Segundo Mourão, o relato demonstra a relevância peculiar da religião na vida do povo brasileiro. “A cultura tem ferramentas que, se corretamente utilizadas, ajudam a pessoa a ficar integrada e de bem com ela mesma e com os outros. A religião é uma delas”, comenta o médico.
Em outra passagem, na introdução do livro, o psiquiatra recorda a ocasião em que questionou a ausência de leitos com rede para pacientes nordestinos, no lugar da tradicional cama hospitalar. “No Nordeste, dorme-se muito de rede, ao ponto de alguns pacientes internados ficarem com medo de cair da cama e isso interferir na qualidade do sono. Tanto que vi inúmeras vezes médicos incluirem no prontuário remédios para eles dormirem”, conta. “É um detalhe que revela como a cultura tem a ver com a dimensão emocional”, complementa.
Compilação
Outro capítulo importante do livro trata da terapia familiar sistêmica, segundo a qual é indispensável observar o todo e não as partes do sistema familiar, e com a qual Mourão teve contato aprofundado também na Bélgica. Lá fez parte da primeira turma da terapeuta de família Mony Elkaim.
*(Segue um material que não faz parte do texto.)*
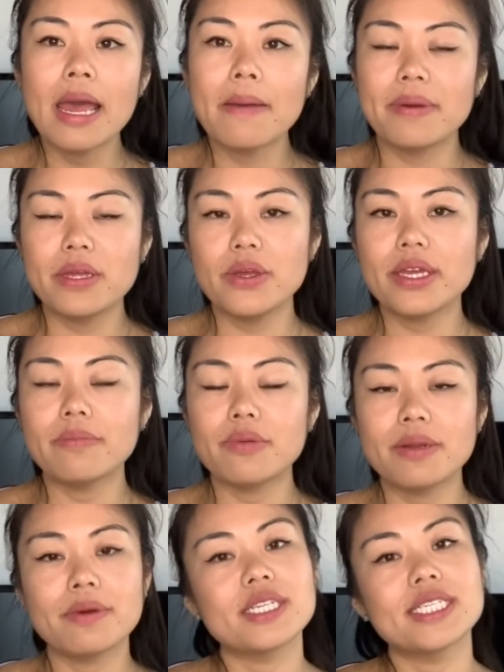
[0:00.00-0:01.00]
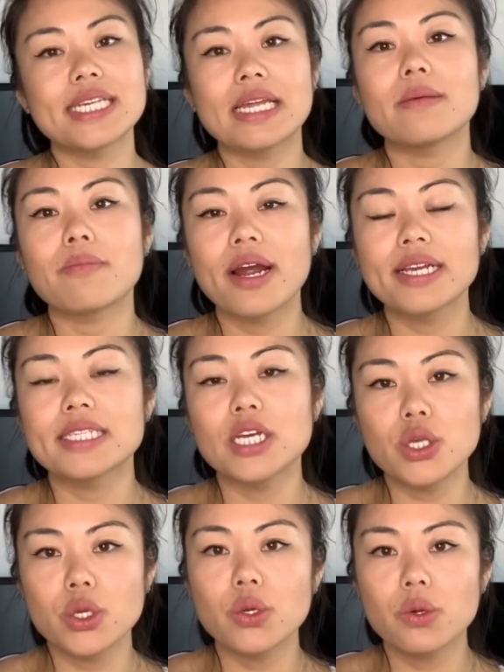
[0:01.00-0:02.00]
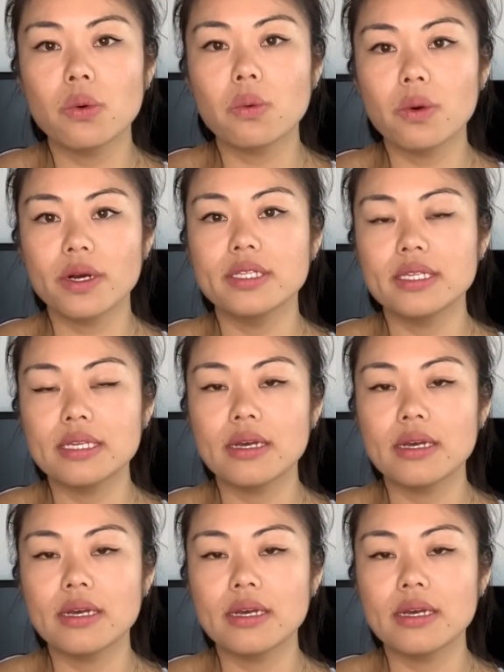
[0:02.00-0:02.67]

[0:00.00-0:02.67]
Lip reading: but you can pretty much set the price that you want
Por fim, no terceiro capítulo, Mourão aborda alguns temas atuais no campo da psiquiatria, como a perda e o luto, a erotização precoce de crianças e as drogas. Boa parte dos textos do livro é oriunda de artigos publicados ao longo dos anos de carreira do autor na revista eletrônica Psychiatry On Line Brasil. “Mas muitas pessoas me pediam cópias impressas, então resolvi juntar tudo em um livro, acompanhado de uma introdução, onde resumo meu itinerário profissional”, detalha.
De fato, é na introdução onde melhor resume a essência da obra. “Uma parte de mim não acredita em pai-de-santo, em umbanda, em rezadeira, isso enquanto sou psiquiatra. Pois é uma ciência que tem suas referências. Mas, como sou brasileiro, nordestino, do Ceará, não posso desconhecer essa realidade. Eu tenho que saber que caminho com essas duas identidades. Uma não precisa destruir a outra”, expressa no texto.
Segundo ele, o livro destina-se a tanto aos profissionais quanto às pessoas que gostam do assunto, no sentido de “vislumbrar outros olhares, em vez de ficar preso unicamente à questão medicamentosa, à psicofarmacologia”, complementa na entrevista.